= Lesotho Television =

State television channel of Lesotho

Lesotho Television, known as (LNBS), is the state television channel of Lesotho and is operated by Lesotho National Broadcasting Services. The channel broadcasts in English and Sesotho languages.

==History==
In the early 1970s, Lesotho only had television in two hotels as a closed-circuit system. By 1984, viewers could receive two SABC networks (TV1 and TV3) via spillover in most of the country, though this was only possible by using sophisticated antennas directed to Bloemfontein.

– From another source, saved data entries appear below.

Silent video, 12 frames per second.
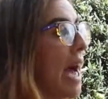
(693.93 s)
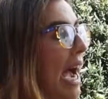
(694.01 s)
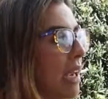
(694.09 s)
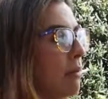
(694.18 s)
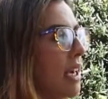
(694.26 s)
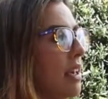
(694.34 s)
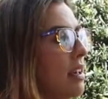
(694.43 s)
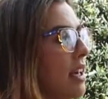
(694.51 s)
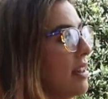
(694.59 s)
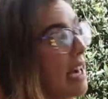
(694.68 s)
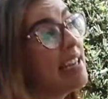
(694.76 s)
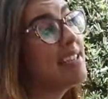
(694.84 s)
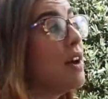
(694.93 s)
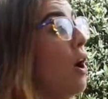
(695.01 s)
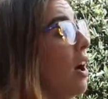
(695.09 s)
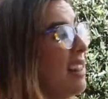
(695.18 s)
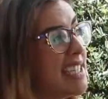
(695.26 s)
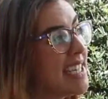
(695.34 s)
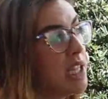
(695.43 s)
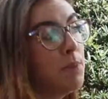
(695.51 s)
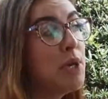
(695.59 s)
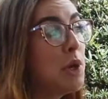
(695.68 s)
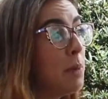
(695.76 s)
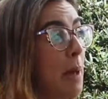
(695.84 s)
behind me, that is all that's in
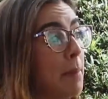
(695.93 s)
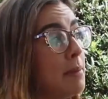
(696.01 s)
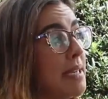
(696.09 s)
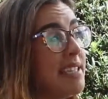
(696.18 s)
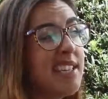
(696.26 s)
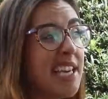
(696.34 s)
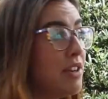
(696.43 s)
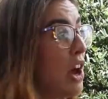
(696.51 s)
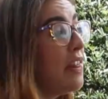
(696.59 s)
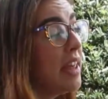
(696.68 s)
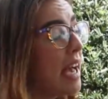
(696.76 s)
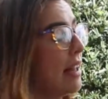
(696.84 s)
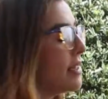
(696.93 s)
the pure peppermint tea, nothing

Lesotho Television was established in 1988 in an agreement with M-Net to provide a 15-minute service during the visit of Pope John Paul II to the country, during his papal trip to southern Africa in September of that year. The channel relied on M-Net's Open Time slot to broadcast the content, and was run under the budget and staff of Radio Lesotho. With the conclusion of the papal trip, the government continued its transmission and sought to convert it into a full-service television station, by means of a budget vote. The training facility was subsequently converted to a television studio.

Gradually, LTV's programming slot increased from 15 minutes to 30 minutes, later to one hour and subsequently two hours. This agreement to broadcast LTV during M-Net's Open Time slot lasted until 1998. Up until this period, the channel's coverage was limited to the towns of Teyateyaneng, Maputsoe, Hlotse, Mafeteng and Maseru.

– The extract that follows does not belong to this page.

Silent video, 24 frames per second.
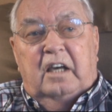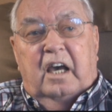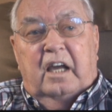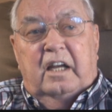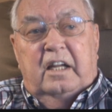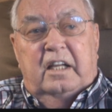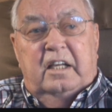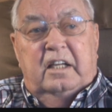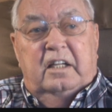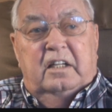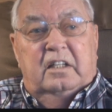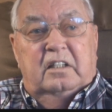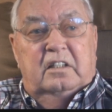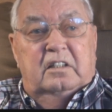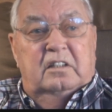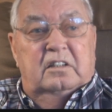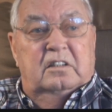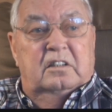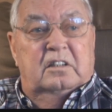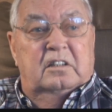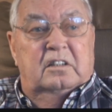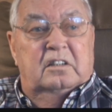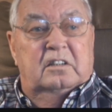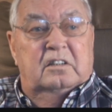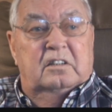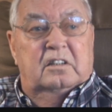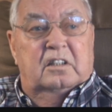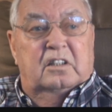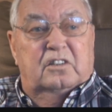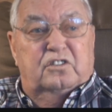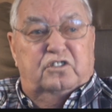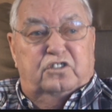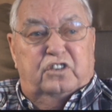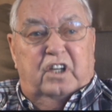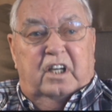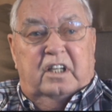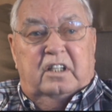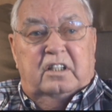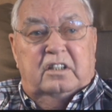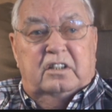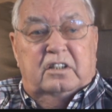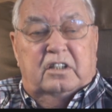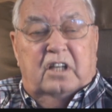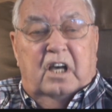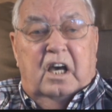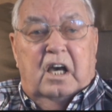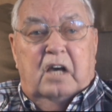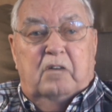got hit a
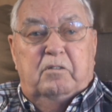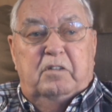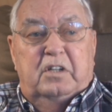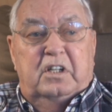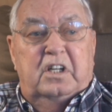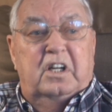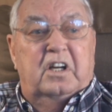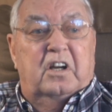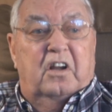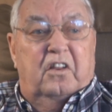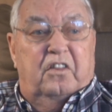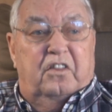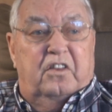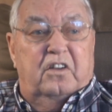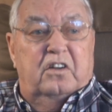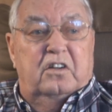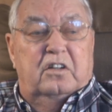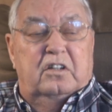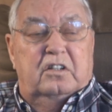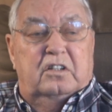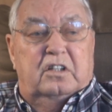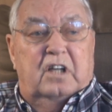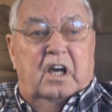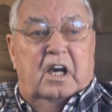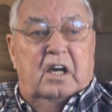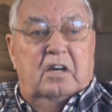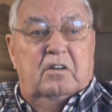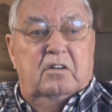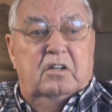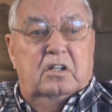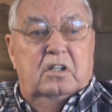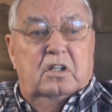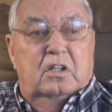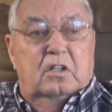second time and then a third time.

In 1998, LTV digitised its equipment by accepting an offer from the Chinese government who supplied equipment from Dayang. Such equipment was quickly discarded and replaced by ones from Avid Technology. Digital broadcasts also started, thanks to its relation with M-Net, which enabled it to be carried nationwide on DStv. The launch was performed by the prime minister of the period, Pakalitha Mosisili. The launch of satellite broadcasts enabled Lesotho Television to broadcast for four hours a day, from 6pm to 10pm.

LTV's long-time agreement with M-Net ended on 1 April 2002 when it signed an agreement with TVAfrica, the ill-fated attempt at creating a pan-African television network. The channel's broadcasting hours increased, but the schedule wouldn't change until May 2002. The switch to TVAfrica coincided with the end of its relations with M-Net, which transferred its terrestrial transmitter network to the government, in order to reach a larger proportion of the country's population. The new schedule and the changes within also coincided with the then-upcoming 2002 Lesotho general election.

As of 2022, LTV broadcasts daily from 6am to 10:30pm, on both digital terrestrial television and satellite.

==Coverage==
LTV broadcasts on DStv channel 292 and by a network of digital terrestrial transmitter sites. In July 2022, 11 of the 21 transmitters were functional, some lacked equipment, were off air or were vandalised. Analogue signals were supposed to be switched off by 31 March 2023.

==Programming==
LTV broadcasts 75% of its content in Sesotho and 25% in English. The main news in Sesotho is broadcast at 7:30pm. LTV also obtains programming from foreign sources, namely Voice of America, the BBC, Al-Jazeera, CGTN (CCTV) and the members of the Southern African Broadcasting Association.